● Work item: Beginning with the first line, please return the entries exactly through the line that contains "[2:49.12-2:50.17]", and leave out all later lines.

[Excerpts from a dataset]
◇ ◇ ◇ ◇ ◇ ◇ ◇
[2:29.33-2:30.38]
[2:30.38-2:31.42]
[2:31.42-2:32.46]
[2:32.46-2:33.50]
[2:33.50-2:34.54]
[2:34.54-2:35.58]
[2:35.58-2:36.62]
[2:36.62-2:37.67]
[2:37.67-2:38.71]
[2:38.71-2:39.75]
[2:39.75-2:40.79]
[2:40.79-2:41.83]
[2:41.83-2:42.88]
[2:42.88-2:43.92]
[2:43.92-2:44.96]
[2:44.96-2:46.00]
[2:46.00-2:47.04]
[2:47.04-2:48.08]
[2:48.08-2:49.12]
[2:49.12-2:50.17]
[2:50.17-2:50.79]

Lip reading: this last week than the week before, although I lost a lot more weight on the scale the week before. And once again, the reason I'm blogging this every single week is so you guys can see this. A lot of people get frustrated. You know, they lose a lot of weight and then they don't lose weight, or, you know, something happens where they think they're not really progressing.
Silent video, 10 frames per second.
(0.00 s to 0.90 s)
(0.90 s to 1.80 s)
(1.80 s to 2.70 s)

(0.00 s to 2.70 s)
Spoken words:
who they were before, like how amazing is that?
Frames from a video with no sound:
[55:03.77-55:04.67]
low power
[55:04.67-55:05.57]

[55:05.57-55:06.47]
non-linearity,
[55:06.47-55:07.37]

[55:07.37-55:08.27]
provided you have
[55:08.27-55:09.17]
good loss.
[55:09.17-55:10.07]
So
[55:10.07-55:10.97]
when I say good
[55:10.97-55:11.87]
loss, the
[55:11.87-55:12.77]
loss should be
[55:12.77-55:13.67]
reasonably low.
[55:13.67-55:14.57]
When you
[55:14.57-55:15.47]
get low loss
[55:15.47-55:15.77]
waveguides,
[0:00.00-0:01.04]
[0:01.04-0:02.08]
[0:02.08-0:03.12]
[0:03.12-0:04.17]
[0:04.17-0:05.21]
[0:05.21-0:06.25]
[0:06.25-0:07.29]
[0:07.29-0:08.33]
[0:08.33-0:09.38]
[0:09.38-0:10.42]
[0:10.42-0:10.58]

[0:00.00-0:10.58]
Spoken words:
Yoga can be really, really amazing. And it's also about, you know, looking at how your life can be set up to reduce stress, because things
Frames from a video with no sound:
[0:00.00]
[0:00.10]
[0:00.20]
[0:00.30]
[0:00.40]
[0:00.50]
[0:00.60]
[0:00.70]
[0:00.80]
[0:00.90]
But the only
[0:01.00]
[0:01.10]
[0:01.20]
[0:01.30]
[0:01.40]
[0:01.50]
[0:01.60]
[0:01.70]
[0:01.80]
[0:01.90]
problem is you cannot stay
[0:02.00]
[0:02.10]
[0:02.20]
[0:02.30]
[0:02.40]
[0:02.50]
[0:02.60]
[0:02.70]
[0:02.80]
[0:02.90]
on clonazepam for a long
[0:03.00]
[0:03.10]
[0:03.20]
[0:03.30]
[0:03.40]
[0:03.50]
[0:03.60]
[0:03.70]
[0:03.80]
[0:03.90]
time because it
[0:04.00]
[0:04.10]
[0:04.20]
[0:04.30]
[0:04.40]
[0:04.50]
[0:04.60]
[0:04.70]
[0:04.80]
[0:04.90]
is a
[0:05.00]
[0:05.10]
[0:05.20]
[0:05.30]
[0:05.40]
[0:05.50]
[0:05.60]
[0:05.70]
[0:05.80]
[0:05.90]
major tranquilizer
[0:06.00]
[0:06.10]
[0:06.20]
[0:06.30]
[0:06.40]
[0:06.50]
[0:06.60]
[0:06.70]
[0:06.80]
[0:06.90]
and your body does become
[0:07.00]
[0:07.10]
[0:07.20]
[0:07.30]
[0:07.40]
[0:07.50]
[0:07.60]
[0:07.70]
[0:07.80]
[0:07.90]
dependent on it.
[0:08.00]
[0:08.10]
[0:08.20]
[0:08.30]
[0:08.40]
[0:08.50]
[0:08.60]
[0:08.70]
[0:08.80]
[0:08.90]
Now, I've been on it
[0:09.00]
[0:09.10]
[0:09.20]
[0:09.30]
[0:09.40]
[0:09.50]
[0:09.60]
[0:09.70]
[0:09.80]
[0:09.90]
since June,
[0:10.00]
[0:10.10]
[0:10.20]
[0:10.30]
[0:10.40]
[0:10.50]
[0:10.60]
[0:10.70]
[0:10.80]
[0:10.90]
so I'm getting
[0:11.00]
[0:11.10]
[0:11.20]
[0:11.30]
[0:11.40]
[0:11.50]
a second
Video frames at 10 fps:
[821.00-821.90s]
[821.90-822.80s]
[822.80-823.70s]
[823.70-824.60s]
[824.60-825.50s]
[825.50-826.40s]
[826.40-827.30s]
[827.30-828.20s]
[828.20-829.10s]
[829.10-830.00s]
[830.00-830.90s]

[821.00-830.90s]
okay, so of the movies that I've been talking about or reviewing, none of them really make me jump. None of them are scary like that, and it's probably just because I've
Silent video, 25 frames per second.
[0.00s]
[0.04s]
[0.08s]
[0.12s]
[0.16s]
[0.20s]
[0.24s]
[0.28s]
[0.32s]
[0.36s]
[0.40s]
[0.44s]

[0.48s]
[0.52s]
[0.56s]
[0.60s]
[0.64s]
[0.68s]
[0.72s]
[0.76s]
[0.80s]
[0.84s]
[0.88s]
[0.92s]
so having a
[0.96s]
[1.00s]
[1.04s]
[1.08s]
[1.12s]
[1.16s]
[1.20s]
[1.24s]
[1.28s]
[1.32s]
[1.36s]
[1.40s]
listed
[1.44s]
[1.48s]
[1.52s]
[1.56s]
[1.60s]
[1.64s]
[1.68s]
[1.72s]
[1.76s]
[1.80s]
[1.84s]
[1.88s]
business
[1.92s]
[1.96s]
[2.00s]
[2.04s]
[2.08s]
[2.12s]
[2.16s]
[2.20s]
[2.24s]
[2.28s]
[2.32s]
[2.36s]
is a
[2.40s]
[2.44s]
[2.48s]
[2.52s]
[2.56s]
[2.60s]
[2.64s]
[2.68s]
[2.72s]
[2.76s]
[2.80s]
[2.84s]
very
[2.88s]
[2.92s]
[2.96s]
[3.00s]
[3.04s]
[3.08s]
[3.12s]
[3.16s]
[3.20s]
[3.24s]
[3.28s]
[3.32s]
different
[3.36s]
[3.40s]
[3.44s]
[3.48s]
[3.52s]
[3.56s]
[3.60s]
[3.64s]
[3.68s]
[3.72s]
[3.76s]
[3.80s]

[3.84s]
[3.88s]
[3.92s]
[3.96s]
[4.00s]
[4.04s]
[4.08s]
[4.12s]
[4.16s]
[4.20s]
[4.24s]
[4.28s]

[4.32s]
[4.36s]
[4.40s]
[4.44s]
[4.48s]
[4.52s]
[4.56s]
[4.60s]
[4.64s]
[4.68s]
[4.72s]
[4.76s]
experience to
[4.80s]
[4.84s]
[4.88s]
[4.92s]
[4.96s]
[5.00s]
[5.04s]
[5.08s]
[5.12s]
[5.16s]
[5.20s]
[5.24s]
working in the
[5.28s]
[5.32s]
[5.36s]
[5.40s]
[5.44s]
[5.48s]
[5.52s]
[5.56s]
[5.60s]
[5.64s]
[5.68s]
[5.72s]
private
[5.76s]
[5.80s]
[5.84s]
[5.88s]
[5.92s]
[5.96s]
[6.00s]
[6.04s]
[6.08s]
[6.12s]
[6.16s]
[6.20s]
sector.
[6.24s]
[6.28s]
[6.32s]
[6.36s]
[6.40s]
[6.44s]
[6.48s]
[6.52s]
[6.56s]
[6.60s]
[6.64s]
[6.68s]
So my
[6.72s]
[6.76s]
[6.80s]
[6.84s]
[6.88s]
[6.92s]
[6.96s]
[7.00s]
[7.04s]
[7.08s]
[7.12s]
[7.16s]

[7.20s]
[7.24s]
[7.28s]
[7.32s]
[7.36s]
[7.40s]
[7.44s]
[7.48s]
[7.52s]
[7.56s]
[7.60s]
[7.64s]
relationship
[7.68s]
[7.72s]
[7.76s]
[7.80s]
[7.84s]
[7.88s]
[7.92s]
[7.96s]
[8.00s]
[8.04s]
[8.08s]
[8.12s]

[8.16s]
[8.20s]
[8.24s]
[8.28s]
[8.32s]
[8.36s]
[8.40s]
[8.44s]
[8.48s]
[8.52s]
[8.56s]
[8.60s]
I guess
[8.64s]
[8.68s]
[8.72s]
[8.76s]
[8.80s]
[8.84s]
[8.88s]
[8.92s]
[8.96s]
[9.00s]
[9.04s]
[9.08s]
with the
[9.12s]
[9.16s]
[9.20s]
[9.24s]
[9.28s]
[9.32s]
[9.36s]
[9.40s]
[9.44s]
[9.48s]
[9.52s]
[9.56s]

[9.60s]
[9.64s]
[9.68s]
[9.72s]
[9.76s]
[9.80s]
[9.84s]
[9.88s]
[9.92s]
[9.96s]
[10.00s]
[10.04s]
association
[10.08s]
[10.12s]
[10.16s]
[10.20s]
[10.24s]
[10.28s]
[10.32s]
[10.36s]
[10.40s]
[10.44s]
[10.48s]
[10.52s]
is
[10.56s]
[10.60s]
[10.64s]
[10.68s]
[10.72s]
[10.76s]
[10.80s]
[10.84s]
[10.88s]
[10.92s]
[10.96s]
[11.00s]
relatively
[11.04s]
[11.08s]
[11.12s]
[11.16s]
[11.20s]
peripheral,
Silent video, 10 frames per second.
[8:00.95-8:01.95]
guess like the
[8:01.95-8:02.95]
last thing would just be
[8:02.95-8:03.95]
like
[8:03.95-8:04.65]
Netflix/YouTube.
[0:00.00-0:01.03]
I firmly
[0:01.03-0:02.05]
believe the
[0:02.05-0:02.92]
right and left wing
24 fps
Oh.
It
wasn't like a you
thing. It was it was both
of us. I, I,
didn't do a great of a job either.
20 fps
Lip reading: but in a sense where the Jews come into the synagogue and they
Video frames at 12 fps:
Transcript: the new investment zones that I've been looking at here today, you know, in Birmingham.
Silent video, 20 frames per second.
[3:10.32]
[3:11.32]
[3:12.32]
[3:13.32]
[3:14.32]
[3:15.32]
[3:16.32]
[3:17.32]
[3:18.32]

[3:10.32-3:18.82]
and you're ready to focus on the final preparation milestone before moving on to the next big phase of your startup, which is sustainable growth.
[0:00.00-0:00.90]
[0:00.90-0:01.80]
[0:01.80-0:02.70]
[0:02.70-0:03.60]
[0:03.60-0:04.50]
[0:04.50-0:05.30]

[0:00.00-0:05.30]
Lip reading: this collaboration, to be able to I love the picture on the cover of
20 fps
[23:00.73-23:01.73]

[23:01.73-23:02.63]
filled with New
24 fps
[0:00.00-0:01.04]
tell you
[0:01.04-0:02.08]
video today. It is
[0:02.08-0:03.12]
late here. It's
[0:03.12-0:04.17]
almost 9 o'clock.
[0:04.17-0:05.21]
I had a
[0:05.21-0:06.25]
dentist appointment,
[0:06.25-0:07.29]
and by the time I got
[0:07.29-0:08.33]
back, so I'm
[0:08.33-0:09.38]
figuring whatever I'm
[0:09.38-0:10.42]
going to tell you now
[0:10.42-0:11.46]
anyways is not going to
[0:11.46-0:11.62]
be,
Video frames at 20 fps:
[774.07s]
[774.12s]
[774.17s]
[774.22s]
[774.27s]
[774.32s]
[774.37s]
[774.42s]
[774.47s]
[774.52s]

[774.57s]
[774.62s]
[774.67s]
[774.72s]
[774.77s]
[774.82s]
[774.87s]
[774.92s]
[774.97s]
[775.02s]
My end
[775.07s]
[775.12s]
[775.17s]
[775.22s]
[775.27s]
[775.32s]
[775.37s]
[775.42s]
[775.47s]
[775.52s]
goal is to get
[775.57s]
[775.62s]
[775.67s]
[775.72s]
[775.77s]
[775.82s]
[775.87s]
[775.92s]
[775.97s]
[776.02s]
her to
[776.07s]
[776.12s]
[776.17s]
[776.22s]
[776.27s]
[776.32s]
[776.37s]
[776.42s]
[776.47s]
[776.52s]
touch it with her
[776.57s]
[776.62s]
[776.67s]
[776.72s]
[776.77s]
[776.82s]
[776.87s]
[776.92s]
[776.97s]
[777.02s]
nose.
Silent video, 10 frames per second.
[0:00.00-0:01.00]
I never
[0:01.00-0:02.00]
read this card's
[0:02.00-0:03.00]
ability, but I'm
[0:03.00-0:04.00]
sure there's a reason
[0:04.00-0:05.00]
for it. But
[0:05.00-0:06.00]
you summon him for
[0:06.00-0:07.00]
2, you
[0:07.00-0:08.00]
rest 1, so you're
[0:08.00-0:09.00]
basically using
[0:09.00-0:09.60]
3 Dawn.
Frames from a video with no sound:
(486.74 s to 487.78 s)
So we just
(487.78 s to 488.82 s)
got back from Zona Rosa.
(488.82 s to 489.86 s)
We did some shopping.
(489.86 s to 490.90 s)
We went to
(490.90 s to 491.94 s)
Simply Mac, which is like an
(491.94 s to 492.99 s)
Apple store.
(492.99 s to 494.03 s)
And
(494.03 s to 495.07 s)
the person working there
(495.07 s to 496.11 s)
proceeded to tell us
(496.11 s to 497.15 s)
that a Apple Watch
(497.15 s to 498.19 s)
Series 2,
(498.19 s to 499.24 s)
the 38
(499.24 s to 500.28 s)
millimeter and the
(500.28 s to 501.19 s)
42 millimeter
◇ ◇ ◇ ◇ ◇ ◇ ◇
● Answer to the exercise:
[2:29.33-2:30.38]
[2:30.38-2:31.42]
[2:31.42-2:32.46]
[2:32.46-2:33.50]
[2:33.50-2:34.54]
[2:34.54-2:35.58]
[2:35.58-2:36.62]
[2:36.62-2:37.67]
[2:37.67-2:38.71]
[2:38.71-2:39.75]
[2:39.75-2:40.79]
[2:40.79-2:41.83]
[2:41.83-2:42.88]
[2:42.88-2:43.92]
[2:43.92-2:44.96]
[2:44.96-2:46.00]
[2:46.00-2:47.04]
[2:47.04-2:48.08]
[2:48.08-2:49.12]
[2:49.12-2:50.17]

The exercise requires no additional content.